Tuesday, December 27, 2011

Luce Bayou Project

From the Houston Chronicle:


luce bayou

After decades of fits and starts, Houston is pushing forward with plans to move Trinity River water nearly 30 miles to Lake Houston. The lake, located on the  San Jacinto River, is the primary water source for millions of people in the region.

luce map

Planners say the Luce Bayou project, a nearly $300 million pipeline and canal, would provide water to the ever-swelling city and suburbs while helping with the area's planned conversion from groundwater. The newly adopted state water plan identifies it among the key strategies to slake the region's thirst in 2060.

The Luce Bayou project has been a dream of water planners for decades. A task force first identified the meandering stream as a way to provide Trinity water to Houston in the 1930s.

Two decades later, the city obtained a permit that allows the transfer of up to 940,000 acre-feet of water from the Trinity to the San Jacinto River basin each year. One-acre foot, equal to about 326,000 gallons, is enough to serve two typical Texas families for a year.

In the 1960s, Houston built a pumping station and canal system to send a portion of the water to purification plants on the east and southeast sides of the city. Still, the city never has fully utilized its rights to Trinity water.

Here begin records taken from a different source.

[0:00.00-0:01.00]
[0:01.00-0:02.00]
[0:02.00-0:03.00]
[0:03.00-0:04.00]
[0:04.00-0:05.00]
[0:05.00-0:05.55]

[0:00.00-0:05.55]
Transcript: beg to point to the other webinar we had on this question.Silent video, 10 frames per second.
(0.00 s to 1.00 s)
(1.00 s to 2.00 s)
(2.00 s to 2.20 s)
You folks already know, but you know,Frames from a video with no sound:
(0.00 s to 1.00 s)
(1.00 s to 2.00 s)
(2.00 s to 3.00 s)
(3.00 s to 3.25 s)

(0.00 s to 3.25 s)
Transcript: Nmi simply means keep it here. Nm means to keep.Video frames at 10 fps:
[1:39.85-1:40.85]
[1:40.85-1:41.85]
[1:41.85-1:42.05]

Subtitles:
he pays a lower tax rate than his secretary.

Luce Bayou resurfaced as an option for moving more water westward in the early 1980s, but the project stalled in part because of a sagging economy.

Since then, the proposal has changed significantly, with the Trinity water no longer flowing through the natural channel to reach Lake Houston. The surge of new water would have caused flooding and wiped out natural features along the path of the stream, said Donald Ripley, executive director of the Coastal Water Authority, a quasi-governmental body that is developing the project for the city of Houston.

"It is clear that plan was not environmentally sensitive," Ripley said. "If we had asked for a permit on that application today, it would have been dead on arrival."

Now, from a proposed pumping station on the Trinity, just north of the Liberty County town of Dayton, the water would flow about four miles by pipeline to a settling basin. From there, it would travel 24 miles under gravity by a high-banked, earthen canal to Lake Houston.

The proposed project would harm 200 acres of protected wetlands, mostly bottomland hardwood forest. To offset the damage, the water authority has purchased a nearby 3,000-acre tract for the Trinity River National Wildlife Refuge.

As primary steward of the nation's wetlands, the Army Corps of Engineers is studying the project's potential environmental impacts. A draft analysis should be complete in early 2012, said Sandra Arnold, a Corps spokeswoman.

If the project meets the Corps' requirements, the federal agency would grant a wetlands permit, which often is the most significant obstacle to building. The Coastal Water Authority's Ripley said the pipeline and canal are on a schedule to be completed by 2020.

Luce Bayou would deliver up to 450,000 acre-feet of water a year. The city of Houston already has agreements to sell some of the new supply to water districts in north and west Harris County and Fort Bend County.